Sqoop Import & Export

Overview

The Sqoop Import and Export job entries allow users to orchestrate efficient bulk loads to and from their structured datastores, such as their relational databases, and their Hadoop cluster as part of a PDI job via Sqoop. We interface with the Sqoop command line tool to provide seamless integration for those users already using Sqoop.

Modes of Operation

There are two modes of operation: "Quick Setup" and "Advanced Mode", for both import and export. Quick Setup exposes only the required/minimum options to successfully complete a Sqoop import/export from/to HDFS and an RDBMS. Advanced Mode allows the user to configure all possible settings for the Sqoop import/export in addition to supplying an existing working command line configuration.

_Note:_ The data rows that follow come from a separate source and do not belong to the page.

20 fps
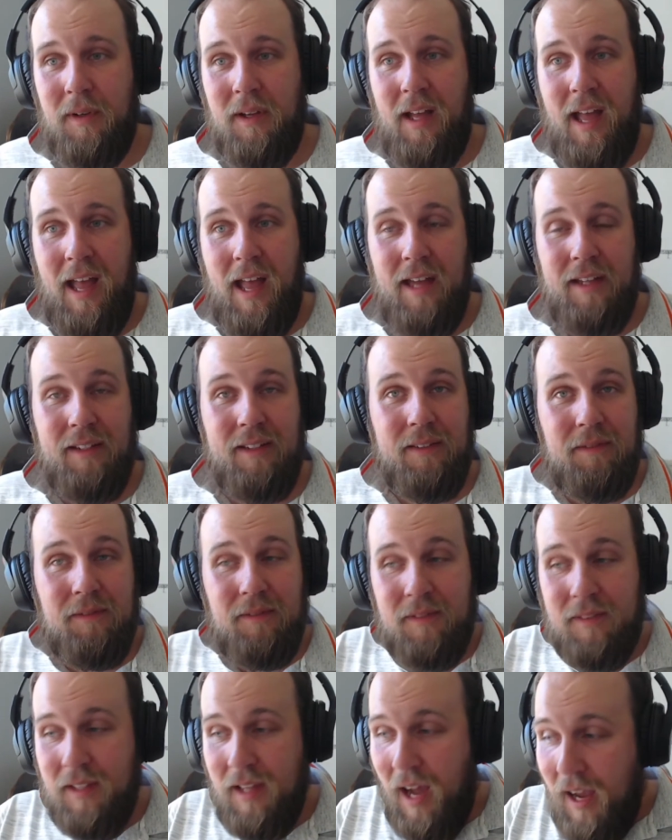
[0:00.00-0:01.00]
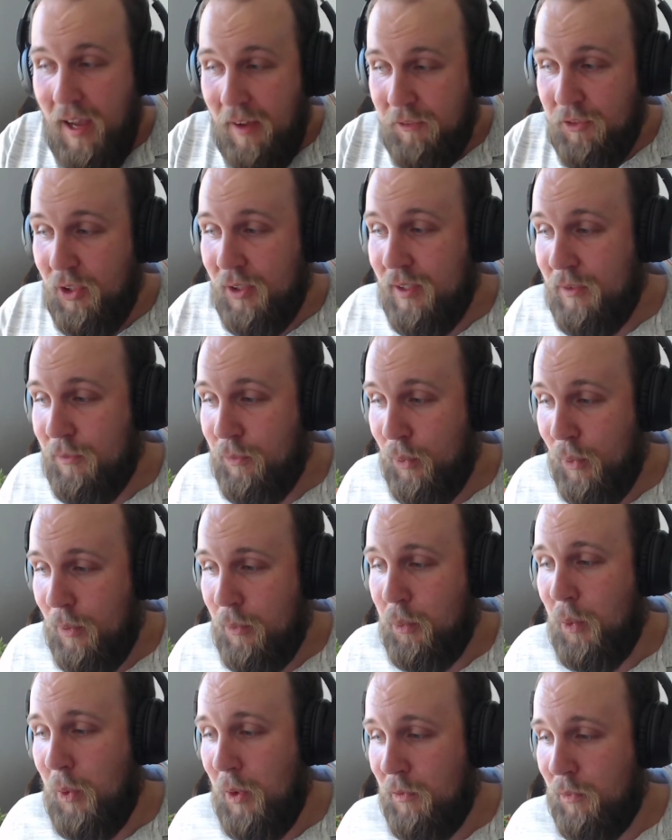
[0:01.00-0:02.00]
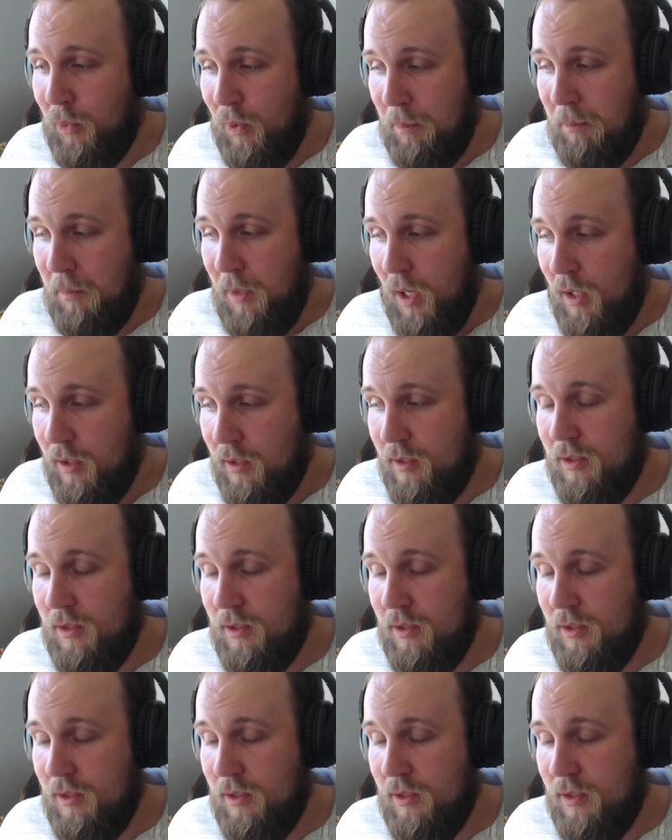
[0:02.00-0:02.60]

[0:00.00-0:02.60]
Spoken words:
and I have done it for a month.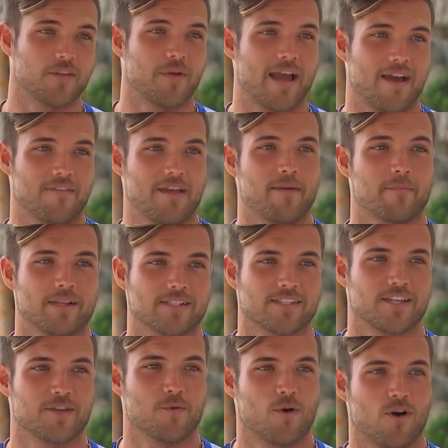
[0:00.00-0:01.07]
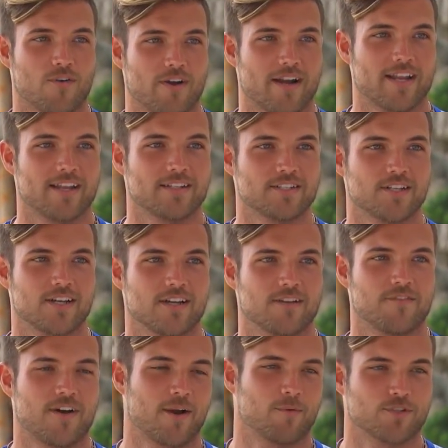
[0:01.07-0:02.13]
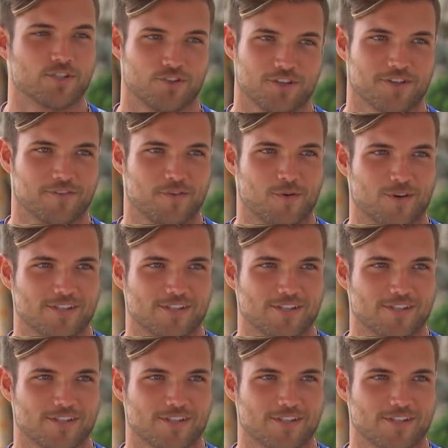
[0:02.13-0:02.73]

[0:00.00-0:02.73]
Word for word: that you have that means that you are ready to find what you're looking for.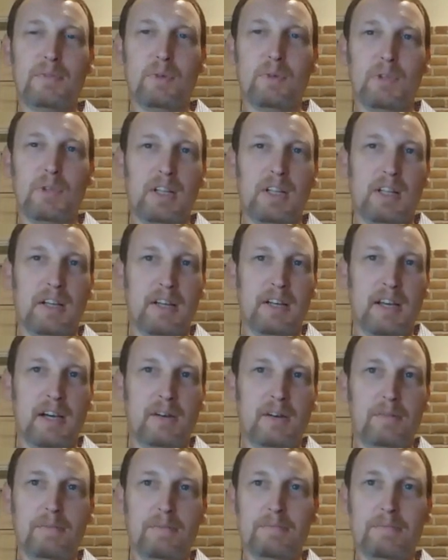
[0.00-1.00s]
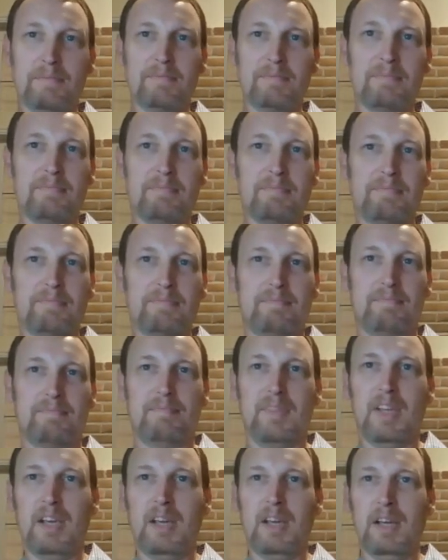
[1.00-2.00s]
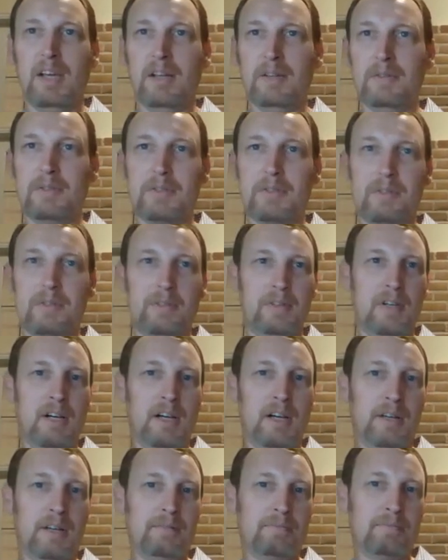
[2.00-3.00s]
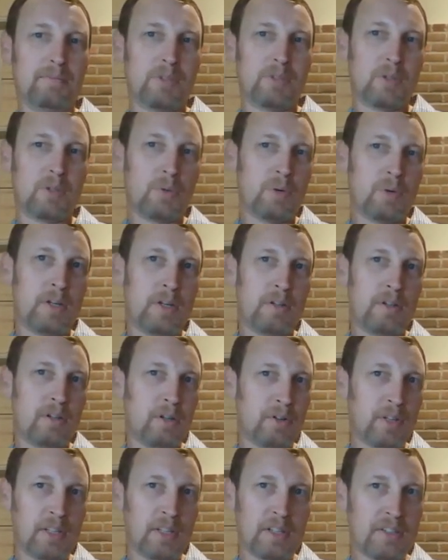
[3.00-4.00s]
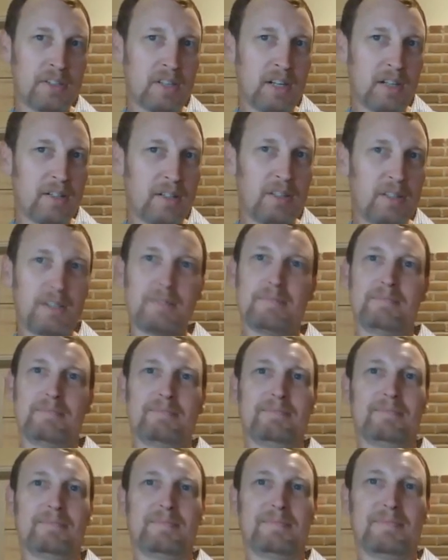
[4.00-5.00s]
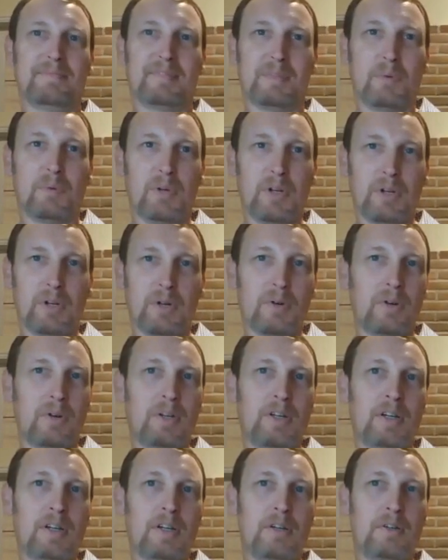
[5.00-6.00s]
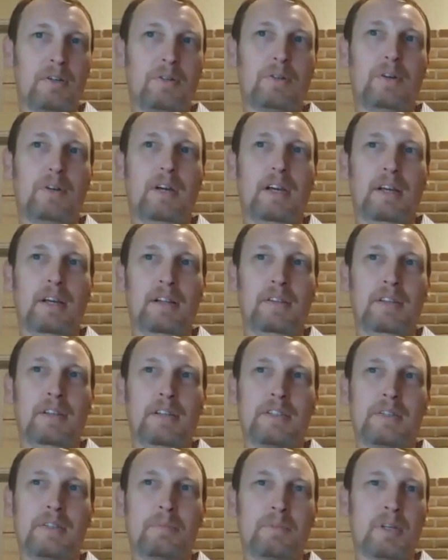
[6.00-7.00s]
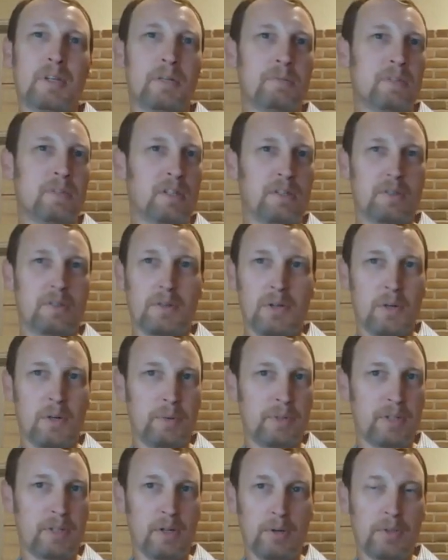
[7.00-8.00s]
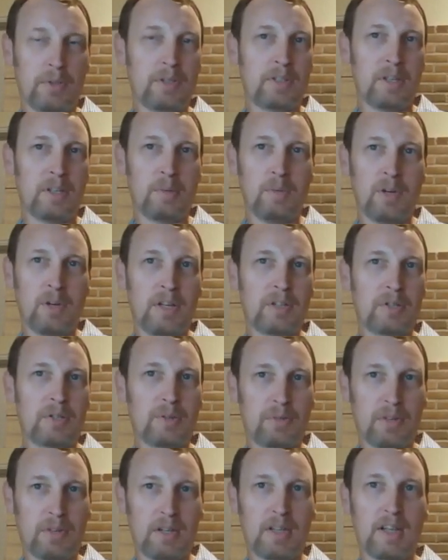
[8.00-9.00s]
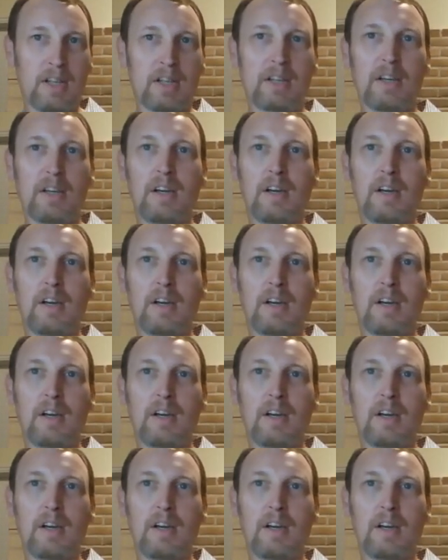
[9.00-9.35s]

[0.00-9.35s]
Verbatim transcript: fully laid out and not quite knowing exactly where you're going to go, and that sometimes things don't always go the same way as you're thinking.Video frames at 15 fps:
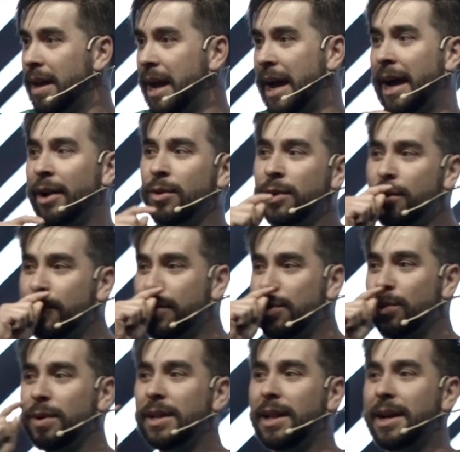I don't know if you
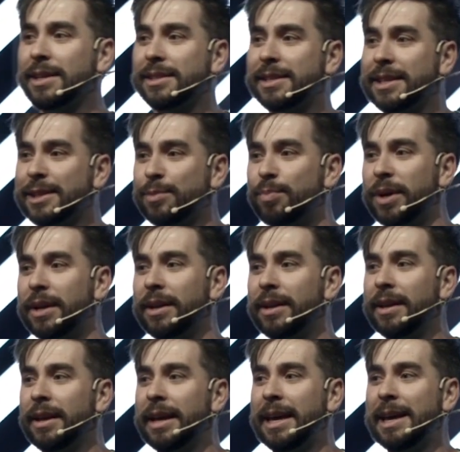realize this, but
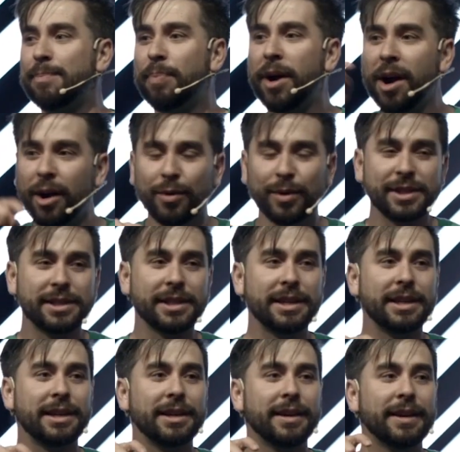
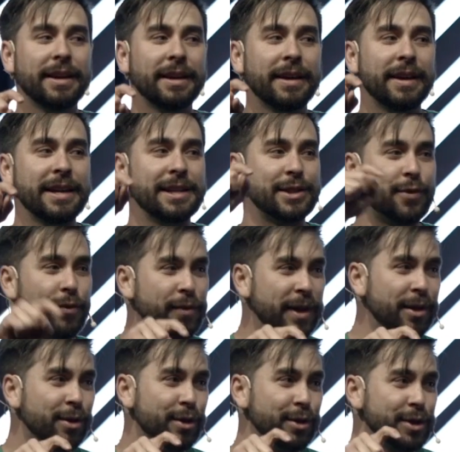hypocrisy is
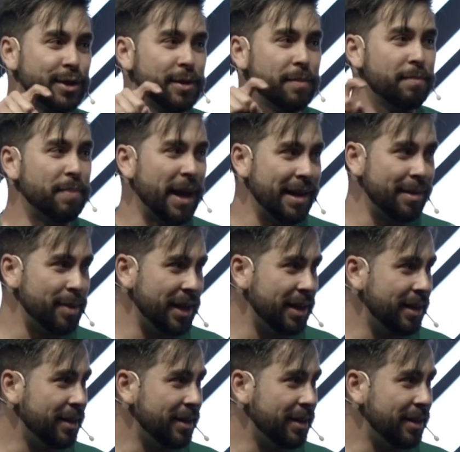fear's baby.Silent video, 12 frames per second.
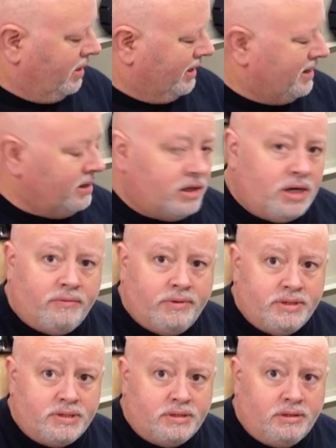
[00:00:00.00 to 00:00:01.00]
I kind of covered
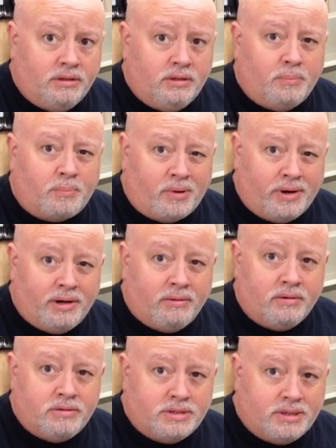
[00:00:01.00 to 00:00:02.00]
this in a little prior
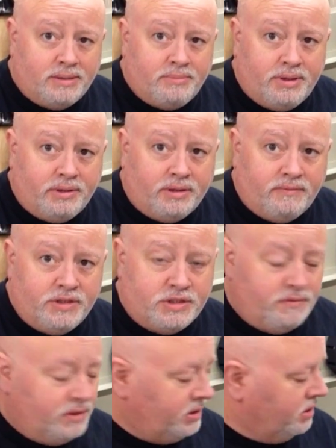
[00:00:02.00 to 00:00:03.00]
segment of this
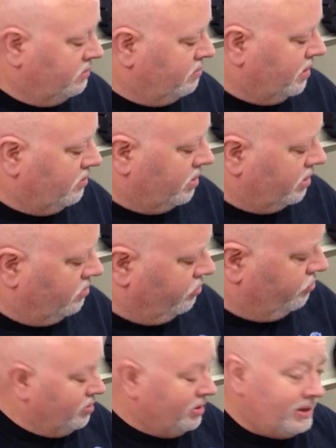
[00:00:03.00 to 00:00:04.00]
video, but I want to go
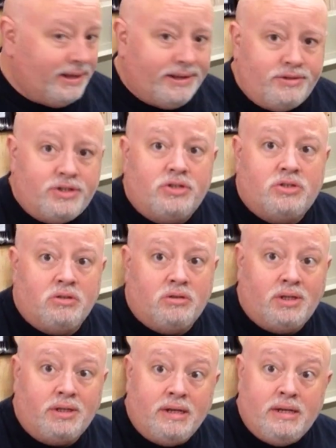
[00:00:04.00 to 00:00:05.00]
it again just so
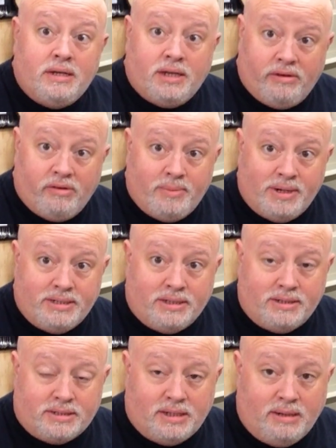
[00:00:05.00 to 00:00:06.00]
that everybody's
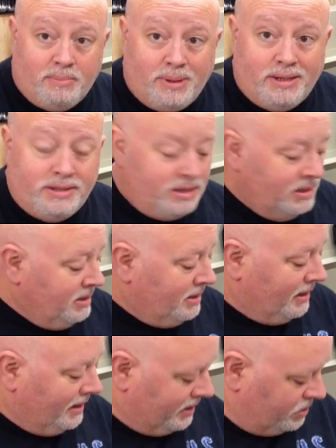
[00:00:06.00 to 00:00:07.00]
on the same page
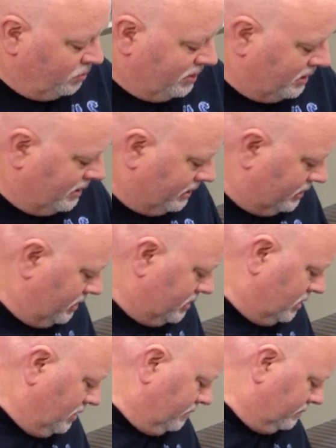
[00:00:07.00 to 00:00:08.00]
as we connect this
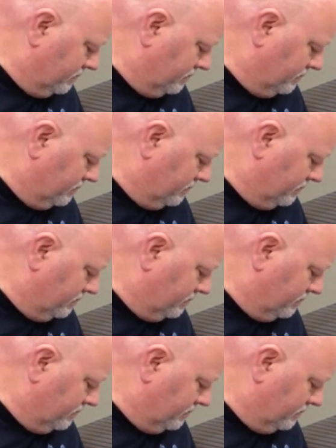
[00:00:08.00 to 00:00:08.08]
thing.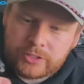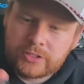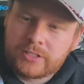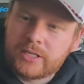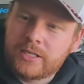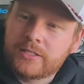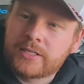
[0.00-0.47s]

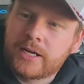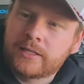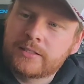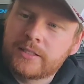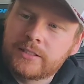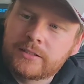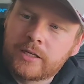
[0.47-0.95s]
Steez Air
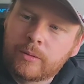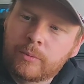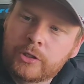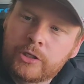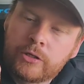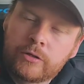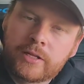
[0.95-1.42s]

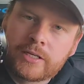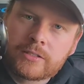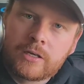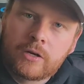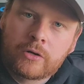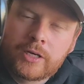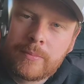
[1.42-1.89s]
TW, there's
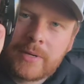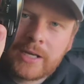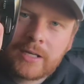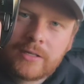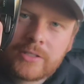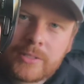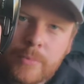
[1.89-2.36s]
the locking
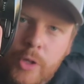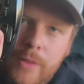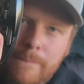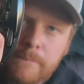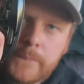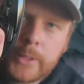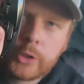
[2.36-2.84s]
mechanism on
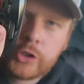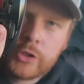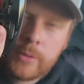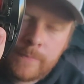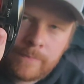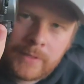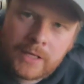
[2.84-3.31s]
the
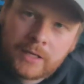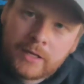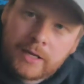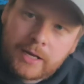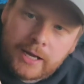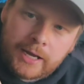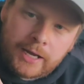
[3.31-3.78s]
bottom.
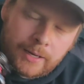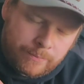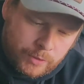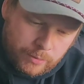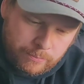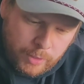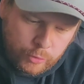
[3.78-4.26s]

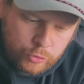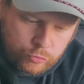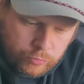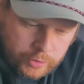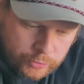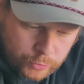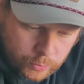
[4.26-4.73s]
Most
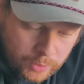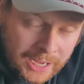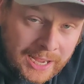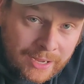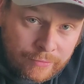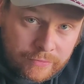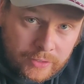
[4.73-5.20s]
reels will
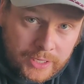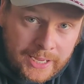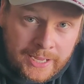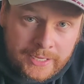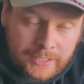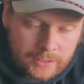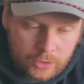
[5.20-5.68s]
have
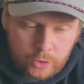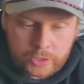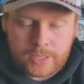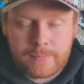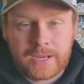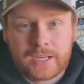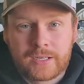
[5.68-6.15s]
a
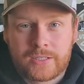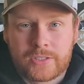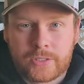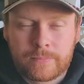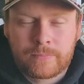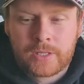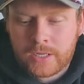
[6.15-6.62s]
locking
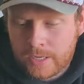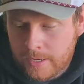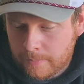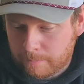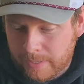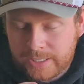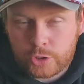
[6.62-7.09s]
mechanism.
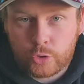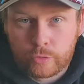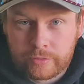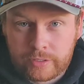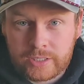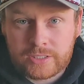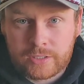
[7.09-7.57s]
Make sure
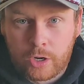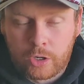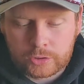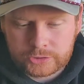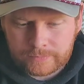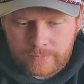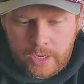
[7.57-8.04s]
that it's
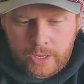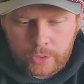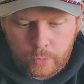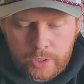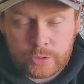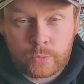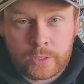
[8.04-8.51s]
locked.
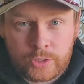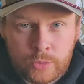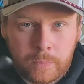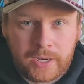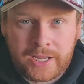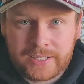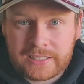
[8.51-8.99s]
Otherwise, when you're
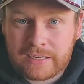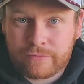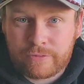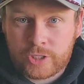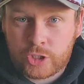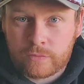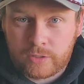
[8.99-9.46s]
playing that
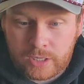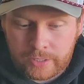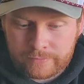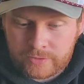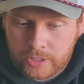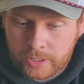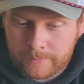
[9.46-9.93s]
fish of a
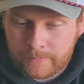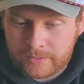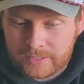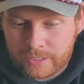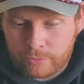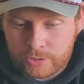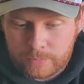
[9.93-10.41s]
lifetime,
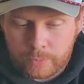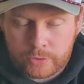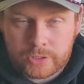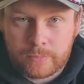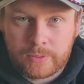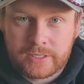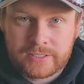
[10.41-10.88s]
there is a
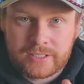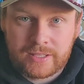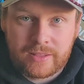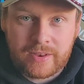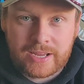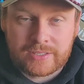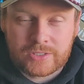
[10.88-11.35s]
possibility
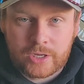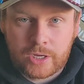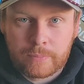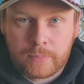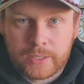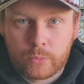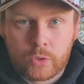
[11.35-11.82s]
that that
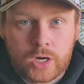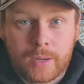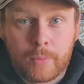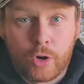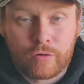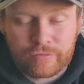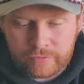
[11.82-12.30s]
side plate will
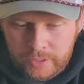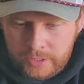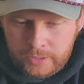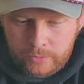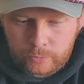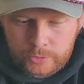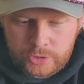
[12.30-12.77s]
come off,
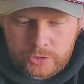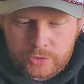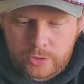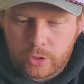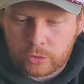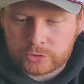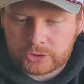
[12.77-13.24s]
which is
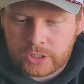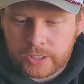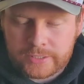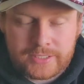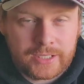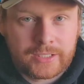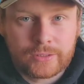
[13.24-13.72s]
not
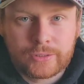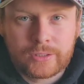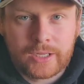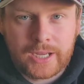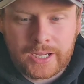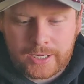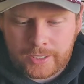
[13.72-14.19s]
ideal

Screenshots (as released in PDI 4.4.0-GA and Pentaho Suite 4.8)

Quick Setup

Advanced Options (List)

Advanced Options (Command Line)

Developer Notes

  • Base implementations for a "blocking" job entry were created to support multiple job entries that require launching processes and polling for their completion.
  • The notion of a "job config" was introduced as the model behind a job that can be serialized to disk/repository easily without the developer needed to implement their own serialization mechanism. (Note: this is something that should be intrinsic to Kettle but is currently not.)